- What to produce -
After finding the line containing "[00:00:00.00]" below, please output that line and each following one through the line containing "[00:00:04.15]", exactly as written.

/---

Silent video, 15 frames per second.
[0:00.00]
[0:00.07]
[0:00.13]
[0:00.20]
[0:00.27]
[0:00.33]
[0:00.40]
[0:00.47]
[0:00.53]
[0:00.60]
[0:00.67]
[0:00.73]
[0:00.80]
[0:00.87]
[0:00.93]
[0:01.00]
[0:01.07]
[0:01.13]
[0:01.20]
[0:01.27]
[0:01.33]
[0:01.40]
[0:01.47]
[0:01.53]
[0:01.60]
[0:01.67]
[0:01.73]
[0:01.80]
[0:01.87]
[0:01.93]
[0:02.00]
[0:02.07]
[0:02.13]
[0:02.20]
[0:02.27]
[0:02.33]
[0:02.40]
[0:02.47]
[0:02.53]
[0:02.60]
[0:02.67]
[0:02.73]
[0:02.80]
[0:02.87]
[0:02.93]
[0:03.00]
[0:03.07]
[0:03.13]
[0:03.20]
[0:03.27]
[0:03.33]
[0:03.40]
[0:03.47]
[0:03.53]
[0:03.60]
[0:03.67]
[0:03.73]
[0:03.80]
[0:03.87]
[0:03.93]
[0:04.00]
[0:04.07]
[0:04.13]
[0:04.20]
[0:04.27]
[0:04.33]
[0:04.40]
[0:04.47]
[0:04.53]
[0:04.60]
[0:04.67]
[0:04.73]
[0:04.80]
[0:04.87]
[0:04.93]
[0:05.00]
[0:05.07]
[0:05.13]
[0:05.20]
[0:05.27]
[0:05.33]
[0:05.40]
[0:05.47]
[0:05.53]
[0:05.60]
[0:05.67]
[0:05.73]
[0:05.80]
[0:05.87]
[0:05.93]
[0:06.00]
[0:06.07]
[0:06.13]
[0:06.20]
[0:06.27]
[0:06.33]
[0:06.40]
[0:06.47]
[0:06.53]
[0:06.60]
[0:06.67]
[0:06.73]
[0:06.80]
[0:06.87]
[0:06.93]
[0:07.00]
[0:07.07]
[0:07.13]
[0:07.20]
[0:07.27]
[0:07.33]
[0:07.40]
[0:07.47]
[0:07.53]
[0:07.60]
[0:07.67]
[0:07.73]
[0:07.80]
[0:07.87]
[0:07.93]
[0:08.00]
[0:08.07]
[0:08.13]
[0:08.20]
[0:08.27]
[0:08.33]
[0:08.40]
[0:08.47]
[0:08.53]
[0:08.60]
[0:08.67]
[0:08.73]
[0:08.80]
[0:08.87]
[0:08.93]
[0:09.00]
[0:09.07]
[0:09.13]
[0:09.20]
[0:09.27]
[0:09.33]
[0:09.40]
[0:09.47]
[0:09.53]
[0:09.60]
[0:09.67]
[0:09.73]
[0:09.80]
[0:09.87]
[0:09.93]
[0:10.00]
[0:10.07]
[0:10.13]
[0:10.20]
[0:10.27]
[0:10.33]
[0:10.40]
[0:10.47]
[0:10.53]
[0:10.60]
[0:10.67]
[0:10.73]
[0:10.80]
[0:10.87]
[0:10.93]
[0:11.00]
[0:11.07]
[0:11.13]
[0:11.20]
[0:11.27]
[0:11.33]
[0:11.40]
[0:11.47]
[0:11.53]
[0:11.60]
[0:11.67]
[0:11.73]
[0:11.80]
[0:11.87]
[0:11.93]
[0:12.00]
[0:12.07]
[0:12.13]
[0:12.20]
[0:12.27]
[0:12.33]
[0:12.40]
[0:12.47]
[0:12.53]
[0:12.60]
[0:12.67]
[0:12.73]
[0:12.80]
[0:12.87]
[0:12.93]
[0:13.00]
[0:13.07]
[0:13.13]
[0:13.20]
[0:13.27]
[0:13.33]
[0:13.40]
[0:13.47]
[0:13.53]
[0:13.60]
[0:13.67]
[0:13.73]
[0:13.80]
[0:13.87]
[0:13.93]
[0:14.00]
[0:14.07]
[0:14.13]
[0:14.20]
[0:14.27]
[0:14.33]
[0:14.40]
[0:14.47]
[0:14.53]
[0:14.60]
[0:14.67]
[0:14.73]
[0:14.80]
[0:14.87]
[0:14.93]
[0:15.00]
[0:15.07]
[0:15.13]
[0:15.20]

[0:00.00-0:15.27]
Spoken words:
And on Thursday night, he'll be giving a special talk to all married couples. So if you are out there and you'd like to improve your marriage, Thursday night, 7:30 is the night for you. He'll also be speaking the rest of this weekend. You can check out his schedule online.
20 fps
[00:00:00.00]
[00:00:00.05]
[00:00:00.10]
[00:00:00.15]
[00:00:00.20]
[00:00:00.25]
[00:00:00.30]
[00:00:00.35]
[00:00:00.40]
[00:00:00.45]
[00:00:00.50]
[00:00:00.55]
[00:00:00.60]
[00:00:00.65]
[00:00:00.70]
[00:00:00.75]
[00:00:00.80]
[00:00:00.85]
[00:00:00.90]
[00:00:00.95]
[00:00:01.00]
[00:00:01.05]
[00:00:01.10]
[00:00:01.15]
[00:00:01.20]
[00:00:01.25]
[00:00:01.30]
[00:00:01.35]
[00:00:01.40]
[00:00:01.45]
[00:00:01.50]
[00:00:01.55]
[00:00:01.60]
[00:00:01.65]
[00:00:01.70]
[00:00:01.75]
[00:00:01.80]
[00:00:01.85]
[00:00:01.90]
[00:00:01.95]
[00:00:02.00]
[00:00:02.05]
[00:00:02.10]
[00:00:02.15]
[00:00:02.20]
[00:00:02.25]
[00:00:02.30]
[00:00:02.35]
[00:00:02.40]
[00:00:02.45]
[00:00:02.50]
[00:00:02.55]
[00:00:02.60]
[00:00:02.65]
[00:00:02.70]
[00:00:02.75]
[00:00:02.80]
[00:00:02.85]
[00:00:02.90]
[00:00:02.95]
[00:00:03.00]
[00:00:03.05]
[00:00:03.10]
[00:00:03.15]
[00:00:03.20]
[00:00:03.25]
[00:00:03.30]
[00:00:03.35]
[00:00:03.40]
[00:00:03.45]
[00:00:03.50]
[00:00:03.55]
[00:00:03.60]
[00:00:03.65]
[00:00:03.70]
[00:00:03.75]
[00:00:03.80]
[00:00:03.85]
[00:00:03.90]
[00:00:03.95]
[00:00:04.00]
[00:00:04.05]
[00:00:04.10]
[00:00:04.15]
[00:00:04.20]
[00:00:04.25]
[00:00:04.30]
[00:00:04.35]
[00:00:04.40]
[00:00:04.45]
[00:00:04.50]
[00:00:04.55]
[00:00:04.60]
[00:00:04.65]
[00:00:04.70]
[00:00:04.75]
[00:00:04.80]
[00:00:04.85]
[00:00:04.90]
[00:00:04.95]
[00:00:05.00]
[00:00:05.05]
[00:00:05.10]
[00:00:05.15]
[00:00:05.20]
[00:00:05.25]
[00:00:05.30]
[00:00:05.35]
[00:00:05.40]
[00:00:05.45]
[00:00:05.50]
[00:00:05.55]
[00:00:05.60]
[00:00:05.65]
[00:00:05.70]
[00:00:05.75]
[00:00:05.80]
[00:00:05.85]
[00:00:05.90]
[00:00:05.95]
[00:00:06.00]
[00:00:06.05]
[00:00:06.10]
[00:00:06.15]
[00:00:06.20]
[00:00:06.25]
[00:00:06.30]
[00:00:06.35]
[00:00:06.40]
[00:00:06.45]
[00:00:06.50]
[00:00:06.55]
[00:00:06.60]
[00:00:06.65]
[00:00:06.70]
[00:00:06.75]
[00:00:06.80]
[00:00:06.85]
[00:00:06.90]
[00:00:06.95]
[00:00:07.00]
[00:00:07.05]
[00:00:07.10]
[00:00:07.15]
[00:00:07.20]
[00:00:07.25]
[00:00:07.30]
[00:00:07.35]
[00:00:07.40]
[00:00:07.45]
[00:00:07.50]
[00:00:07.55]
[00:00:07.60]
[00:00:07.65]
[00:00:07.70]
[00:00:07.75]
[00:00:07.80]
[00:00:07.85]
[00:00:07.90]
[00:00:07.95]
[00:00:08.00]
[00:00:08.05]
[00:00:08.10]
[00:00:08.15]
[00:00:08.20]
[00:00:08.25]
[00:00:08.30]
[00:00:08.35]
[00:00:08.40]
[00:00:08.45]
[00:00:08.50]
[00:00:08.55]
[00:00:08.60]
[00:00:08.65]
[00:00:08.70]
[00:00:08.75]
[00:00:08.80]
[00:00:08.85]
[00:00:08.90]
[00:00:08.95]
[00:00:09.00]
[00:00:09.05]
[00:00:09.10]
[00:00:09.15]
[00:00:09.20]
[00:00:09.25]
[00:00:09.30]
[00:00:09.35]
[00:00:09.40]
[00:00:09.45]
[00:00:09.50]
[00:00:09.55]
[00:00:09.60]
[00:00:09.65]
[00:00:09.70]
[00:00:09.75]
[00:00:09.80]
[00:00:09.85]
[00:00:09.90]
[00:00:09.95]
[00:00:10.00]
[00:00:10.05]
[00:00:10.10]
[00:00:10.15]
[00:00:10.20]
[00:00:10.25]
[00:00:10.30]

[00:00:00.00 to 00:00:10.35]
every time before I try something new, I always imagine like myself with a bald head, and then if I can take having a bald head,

\---

- Problem solution -
[00:00:00.00]
[00:00:00.05]
[00:00:00.10]
[00:00:00.15]
[00:00:00.20]
[00:00:00.25]
[00:00:00.30]
[00:00:00.35]
[00:00:00.40]
[00:00:00.45]
[00:00:00.50]
[00:00:00.55]
[00:00:00.60]
[00:00:00.65]
[00:00:00.70]
[00:00:00.75]
[00:00:00.80]
[00:00:00.85]
[00:00:00.90]
[00:00:00.95]
[00:00:01.00]
[00:00:01.05]
[00:00:01.10]
[00:00:01.15]
[00:00:01.20]
[00:00:01.25]
[00:00:01.30]
[00:00:01.35]
[00:00:01.40]
[00:00:01.45]
[00:00:01.50]
[00:00:01.55]
[00:00:01.60]
[00:00:01.65]
[00:00:01.70]
[00:00:01.75]
[00:00:01.80]
[00:00:01.85]
[00:00:01.90]
[00:00:01.95]
[00:00:02.00]
[00:00:02.05]
[00:00:02.10]
[00:00:02.15]
[00:00:02.20]
[00:00:02.25]
[00:00:02.30]
[00:00:02.35]
[00:00:02.40]
[00:00:02.45]
[00:00:02.50]
[00:00:02.55]
[00:00:02.60]
[00:00:02.65]
[00:00:02.70]
[00:00:02.75]
[00:00:02.80]
[00:00:02.85]
[00:00:02.90]
[00:00:02.95]
[00:00:03.00]
[00:00:03.05]
[00:00:03.10]
[00:00:03.15]
[00:00:03.20]
[00:00:03.25]
[00:00:03.30]
[00:00:03.35]
[00:00:03.40]
[00:00:03.45]
[00:00:03.50]
[00:00:03.55]
[00:00:03.60]
[00:00:03.65]
[00:00:03.70]
[00:00:03.75]
[00:00:03.80]
[00:00:03.85]
[00:00:03.90]
[00:00:03.95]
[00:00:04.00]
[00:00:04.05]
[00:00:04.10]
[00:00:04.15]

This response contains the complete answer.